TO DO
Include no pictures. Output exactly the lines from the one that contains "[0:05.00-0:06.00]" through the final line of the entries.

GIVEN ENTRIES
········

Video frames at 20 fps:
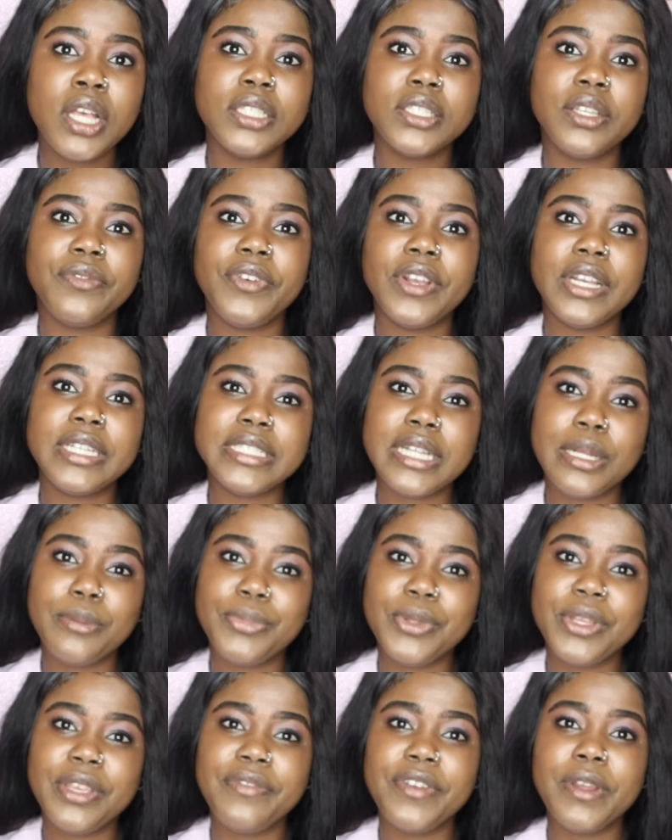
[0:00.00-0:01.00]
So for
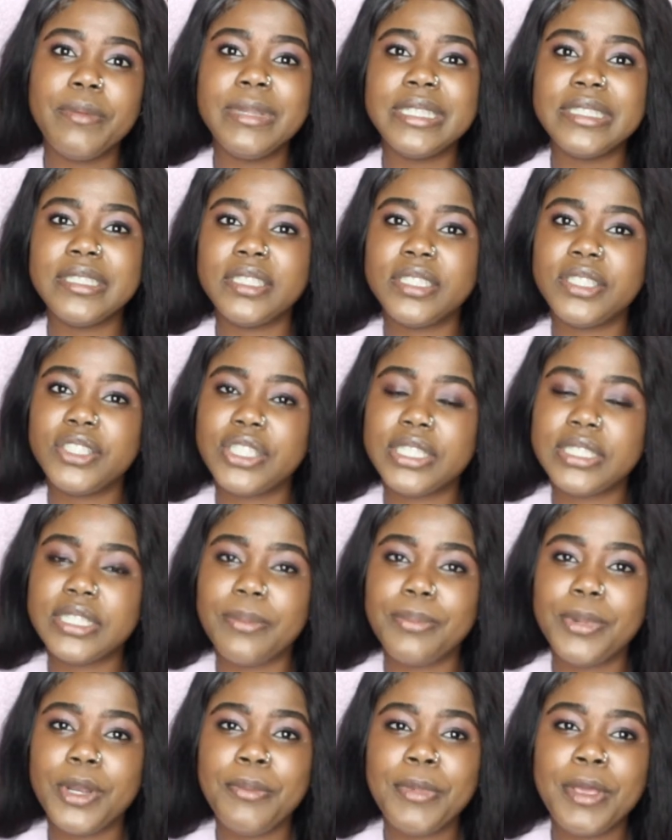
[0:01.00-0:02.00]
example, if your business is just
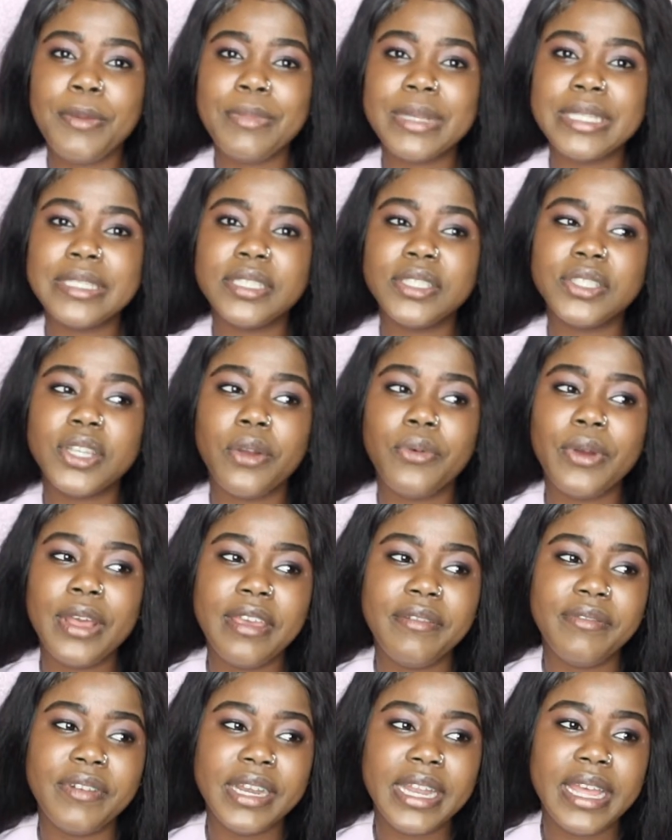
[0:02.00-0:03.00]
a plumbing business or
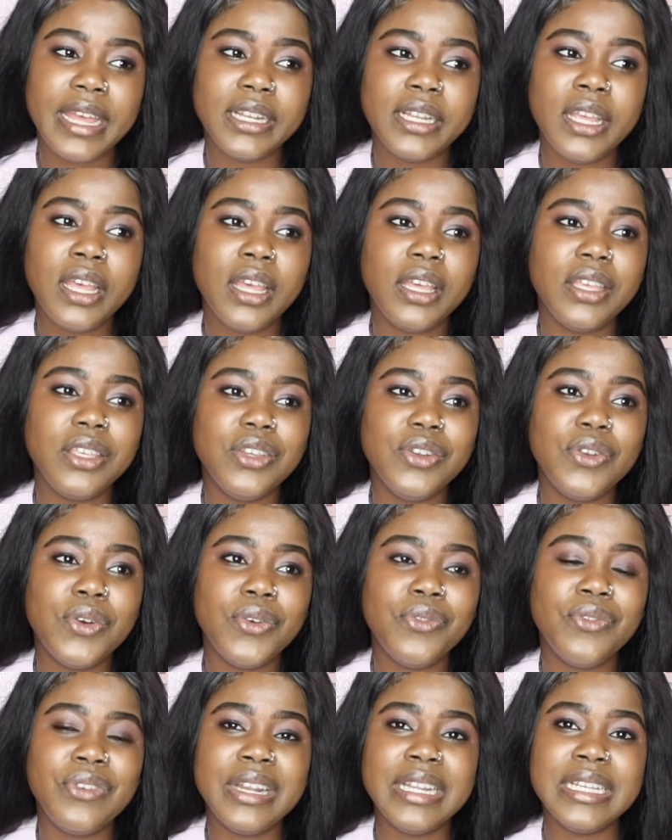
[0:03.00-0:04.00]
whatever, that you
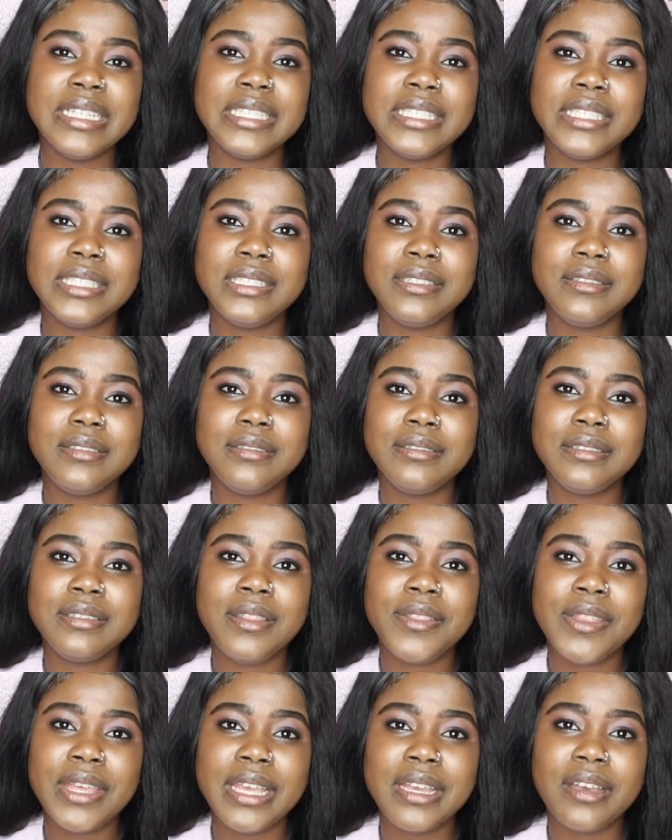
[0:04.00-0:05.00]
don't really
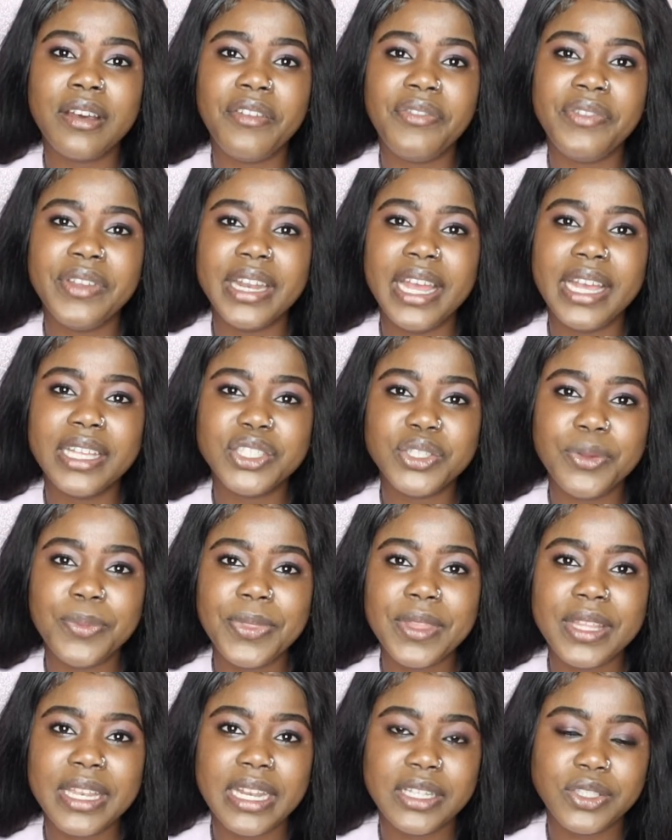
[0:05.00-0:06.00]
think of it as
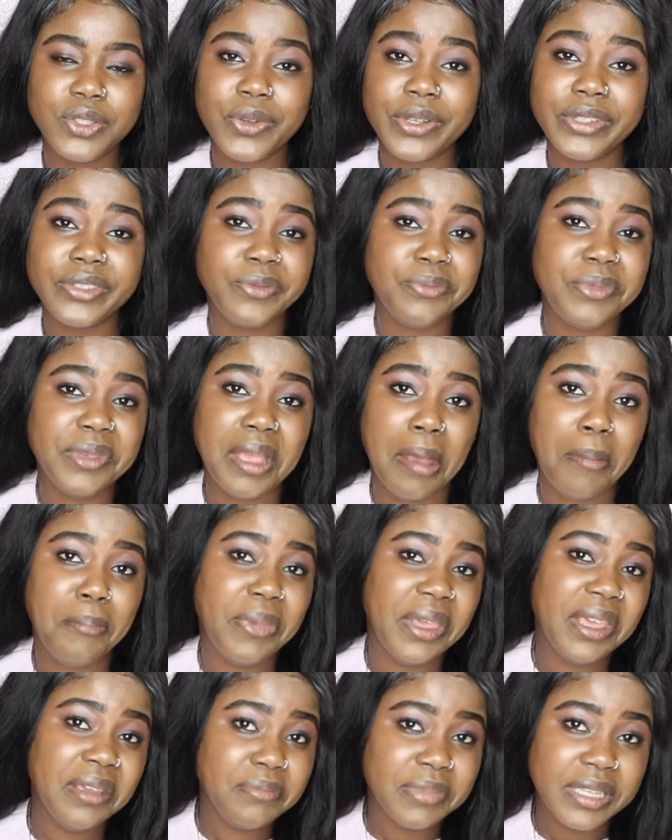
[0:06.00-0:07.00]
something that is going to be a
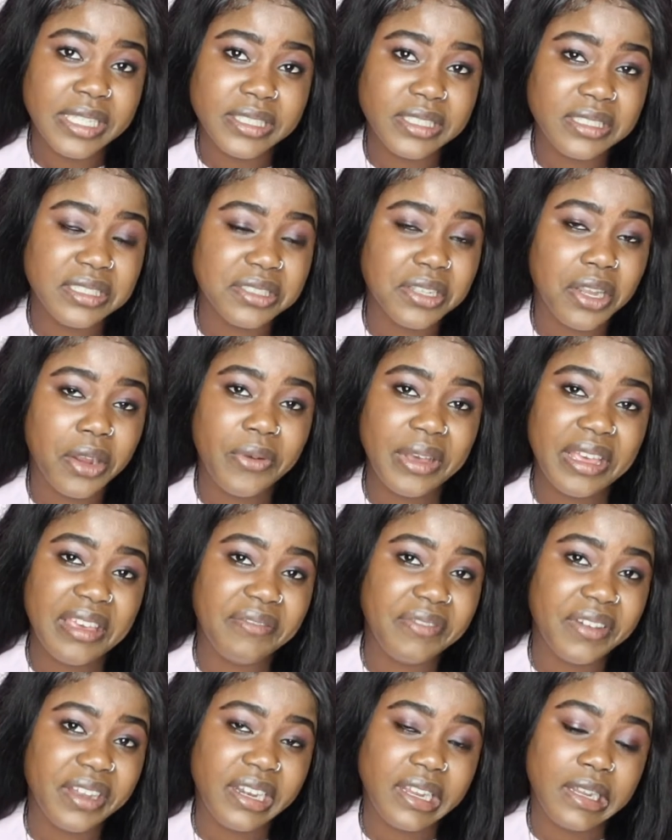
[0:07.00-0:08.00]
big business or
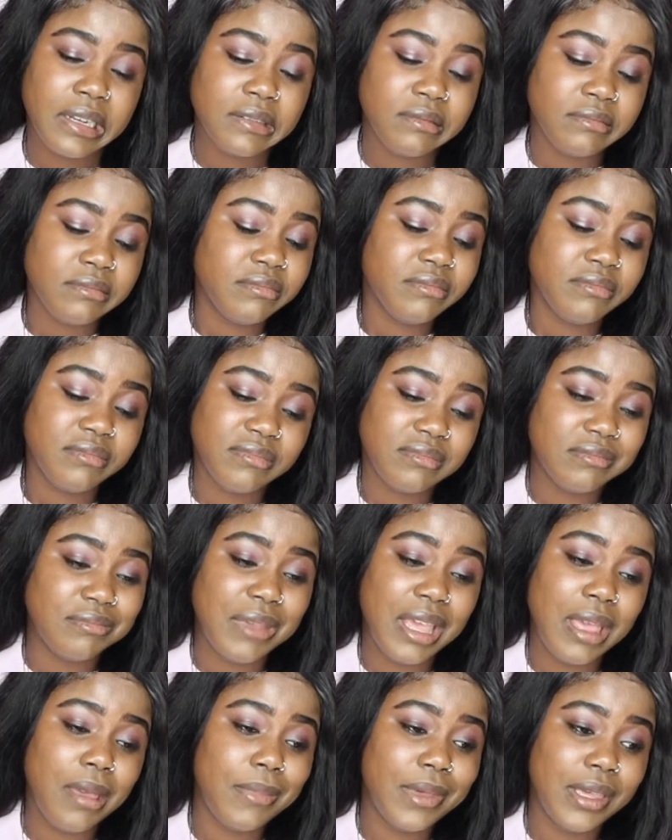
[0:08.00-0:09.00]
whatever, then
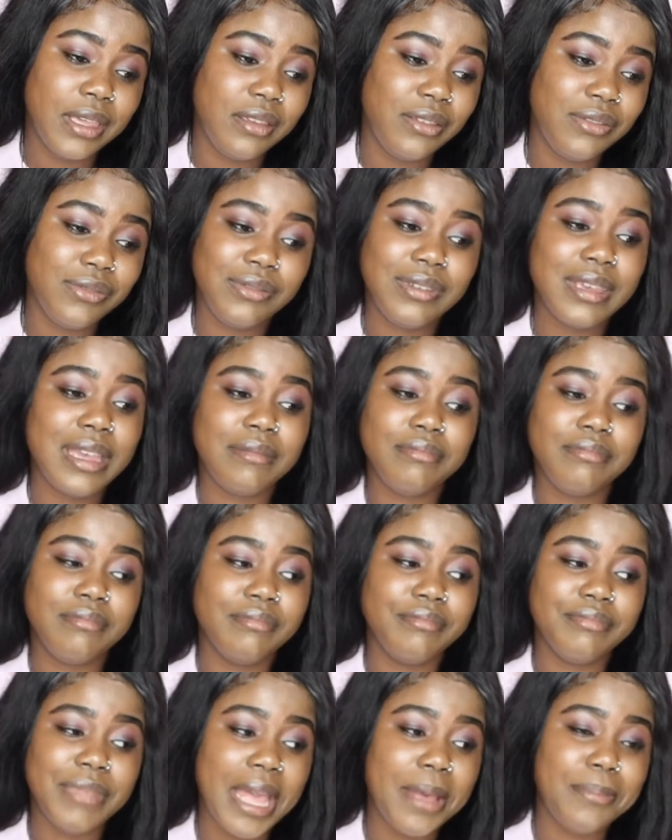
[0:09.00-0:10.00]
maybe you can
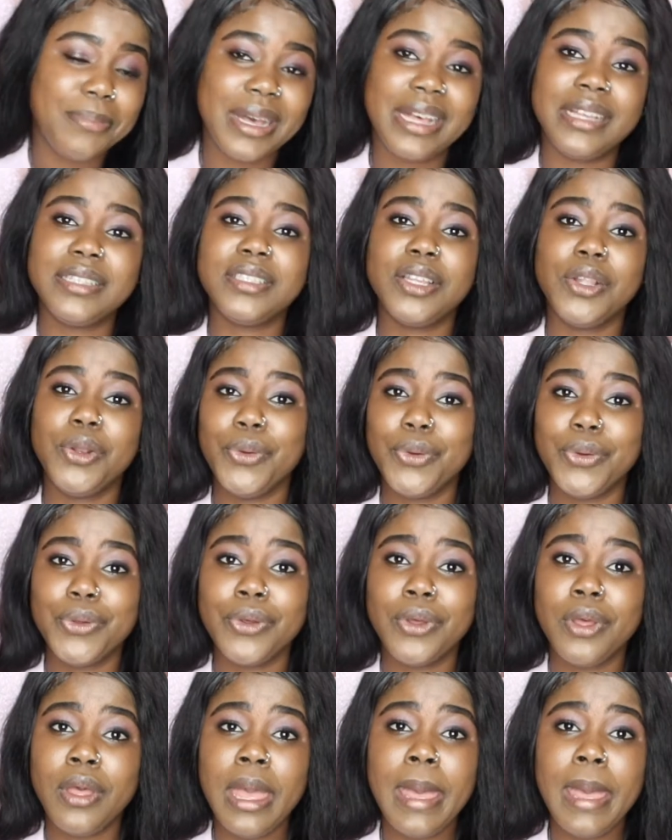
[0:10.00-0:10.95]
bypass the logo.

········

RESULT
[0:05.00-0:06.00]
think of it as
[0:06.00-0:07.00]
something that is going to be a
[0:07.00-0:08.00]
big business or
[0:08.00-0:09.00]
whatever, then
[0:09.00-0:10.00]
maybe you can
[0:10.00-0:10.95]
bypass the logo.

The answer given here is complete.